- _Data records_
Segment Open

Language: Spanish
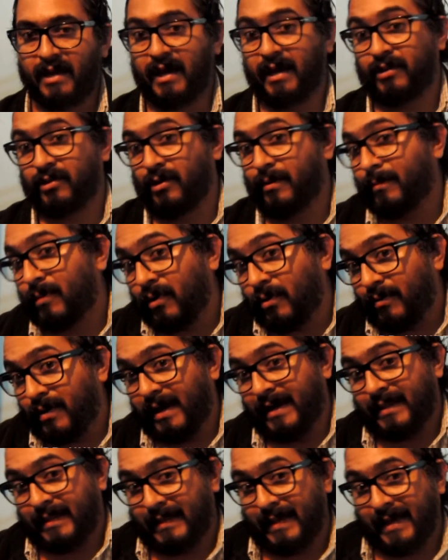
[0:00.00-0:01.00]
estamos,
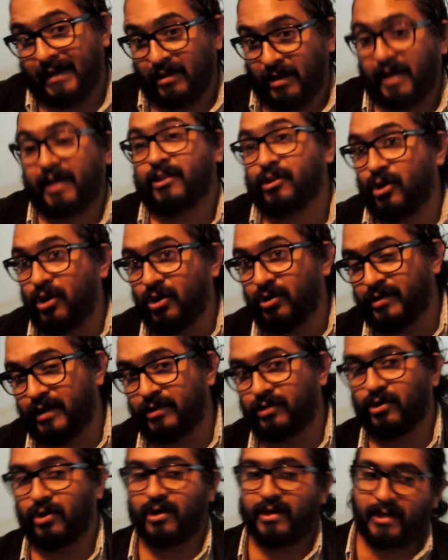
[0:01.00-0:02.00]
estoy donde
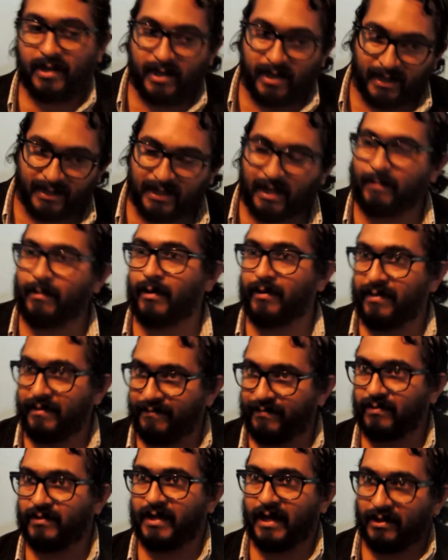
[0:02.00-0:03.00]
estoy y estamos
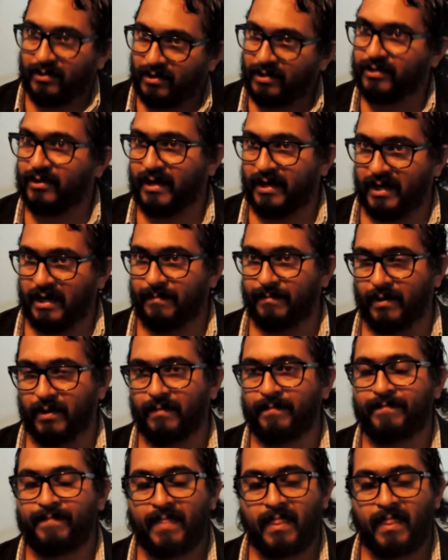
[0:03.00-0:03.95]
disfrutando esto en equipo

Segment Closed

- _Work task_
Please return the whole listing exactly. Do not copy its images.

- _Expected answer_
Language: Spanish
[0:00.00-0:01.00]
estamos,
[0:01.00-0:02.00]
estoy donde
[0:02.00-0:03.00]
estoy y estamos
[0:03.00-0:03.95]
disfrutando esto en equipo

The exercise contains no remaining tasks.